Getting Started
The pyds library is a Python client package for interacting with the DeepChem Server API. It provides a clean, object-oriented interface for managing settings, uploading data, and submitting primitive jobs for molecular machine learning workflows.
What is pyds?
pyds simplifies the process of working with molecular data by providing:
Unified API: A consistent interface for all DeepChem Server operations
Settings Management: Centralized configuration for profiles, projects, and server connections
Data Operations: Easy upload and management of molecular datasets
ML Primitives: Ready-to-use components for featurization, training, evaluation, and inference
Workflow Integration: Seamless chaining of operations for complete ML pipelines
Installation
Install the pyds library from source:
cd pyds
pip install -e .
For development with testing dependencies:
pip install -e ".[dev]"
Architecture
The pyds library follows a clean inheritance structure designed for modularity and code reuse:
BaseClient (base functionality)
├── Data (data operations)
└── Primitive (abstract base for computation tasks)

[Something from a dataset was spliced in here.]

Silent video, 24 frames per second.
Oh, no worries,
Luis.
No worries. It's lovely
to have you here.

├── Featurize (molecular featurization)
├── Train (model training)
├── Evaluate (model evaluation)
├── Infer (inference/predictions)
└── TVTSplit (train-valid-test splitting)
Key Design Principles:
BaseClient: Contains all common functionality like HTTP requests, configuration validation, and shared utilities
Inheritance-based: Specific clients inherit from BaseClient, eliminating code duplication
Consistent Interface: All clients provide the same base methods and configuration handling
Settings Management: Centralized configuration through a Settings class with persistent storage in a JSON file
Quick Start
Basic workflow for using the pyds library:
Configure Settings: Set up profile, project, and server URL
Initialize Clients: Create Data and Primitive client instances
Upload Data: Use Data client to upload datasets
Run Primitives: Use primitive classes for computation tasks
from pyds import Settings, Data, Featurize, Train
# Configure settings
settings = Settings()
settings.set_profile("my_profile")
settings.set_project("my_project")
# Initialize clients
data_client = Data(settings)
featurize_client = Featurize(settings)
train_client = Train(settings)
# Upload data
response = data_client.upload_data("data.csv", description="My dataset")

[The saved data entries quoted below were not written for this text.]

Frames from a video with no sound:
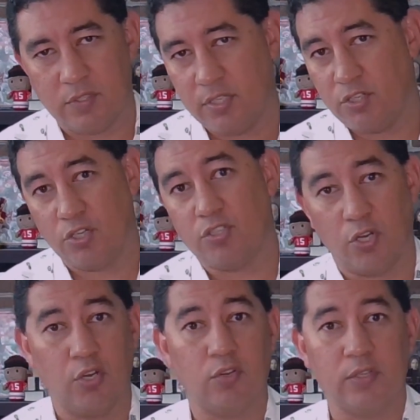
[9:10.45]
the church
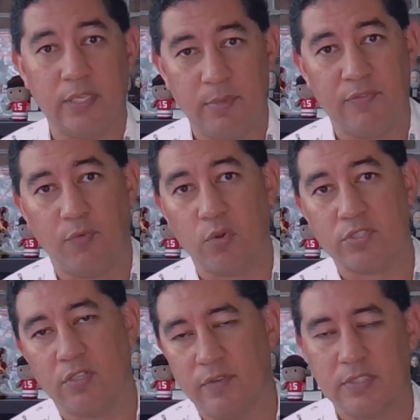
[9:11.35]
early before
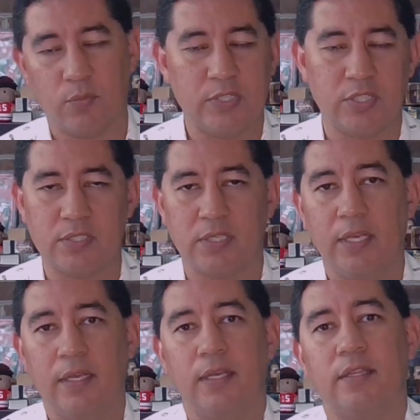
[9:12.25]
service.
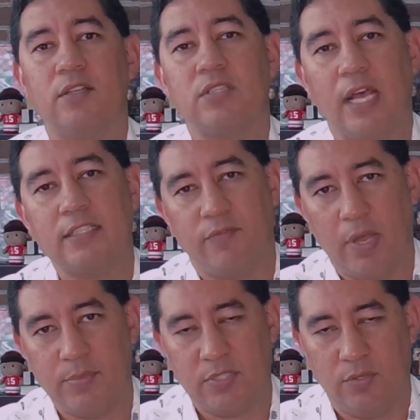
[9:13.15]
There's lots of
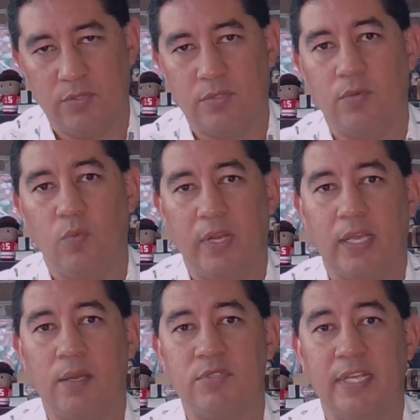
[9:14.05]
obstacles when it
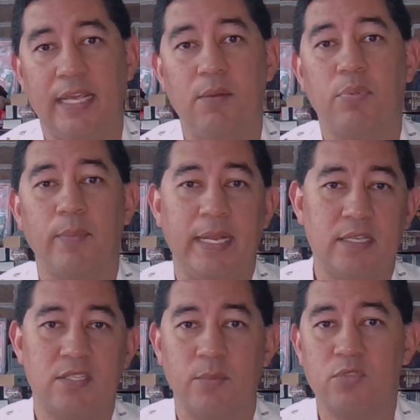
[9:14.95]
comes to implementing
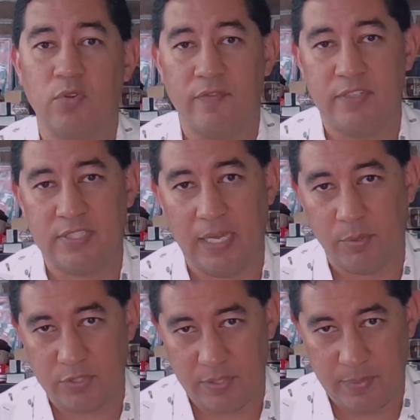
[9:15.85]
some sort of
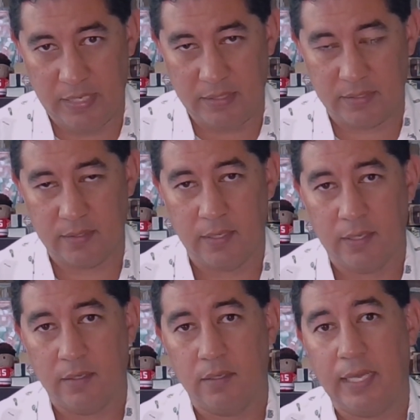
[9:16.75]
discipleship piece.
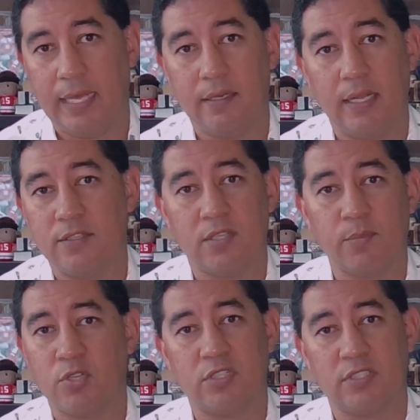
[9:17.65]
And some
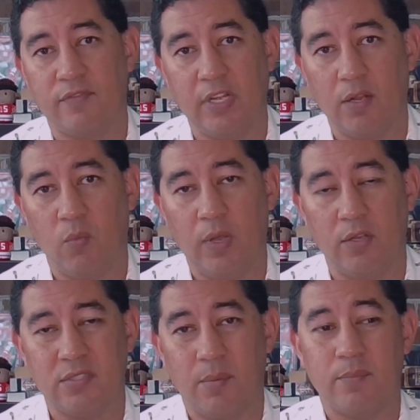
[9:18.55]
churches have done it well.
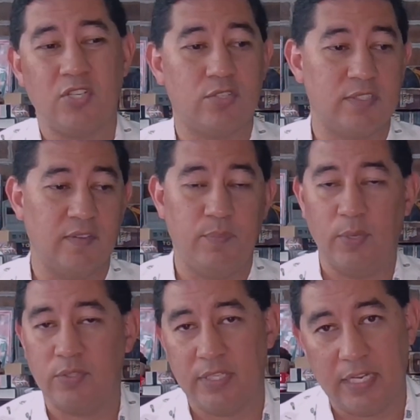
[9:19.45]
Some churches have
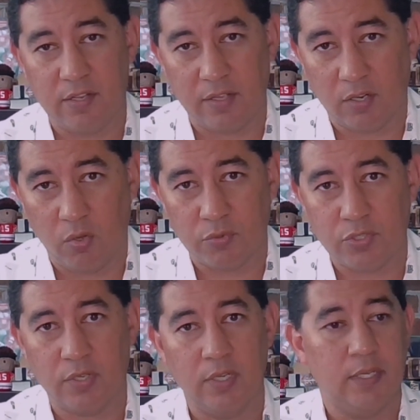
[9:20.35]
built it into their
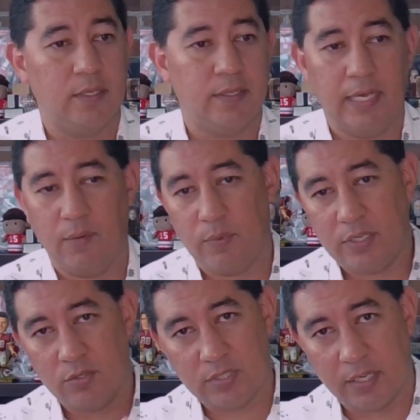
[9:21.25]
culture that we
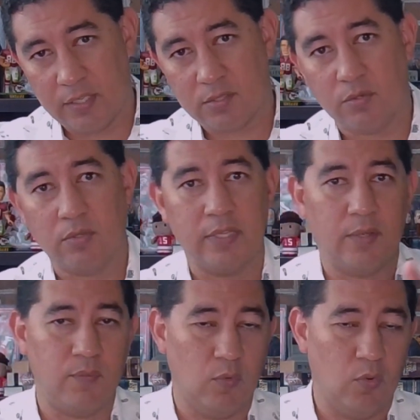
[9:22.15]
do Sunday school and
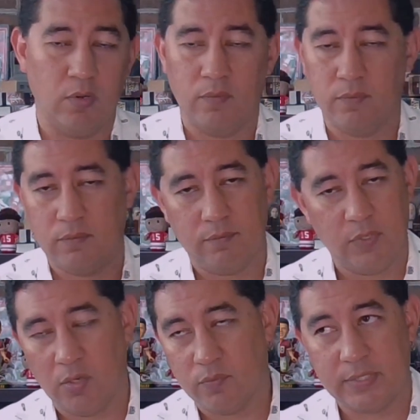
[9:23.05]
then,
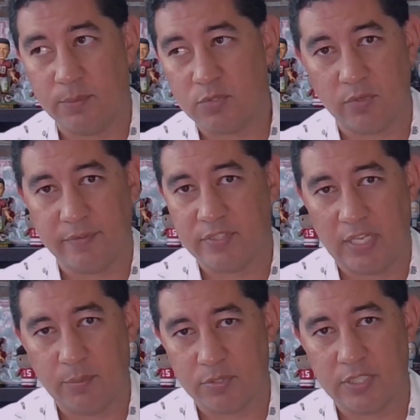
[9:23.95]
some sort of
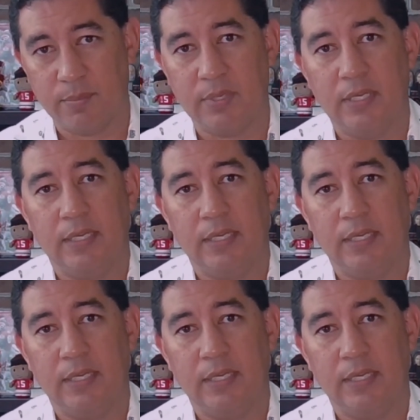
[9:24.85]
discipleship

dataset_address = response['dataset_address']
# Featurize data
response = featurize_client.run(
dataset_address=dataset_address,
featurizer="ECFP",
output="featurized_data",
dataset_column="smiles"
)
featurized_address = response['featurized_file_address']
# Train model
response = train_client.run(
dataset_address=featurized_address,
model_type="random_forest_classifier",
model_name="my_model"
)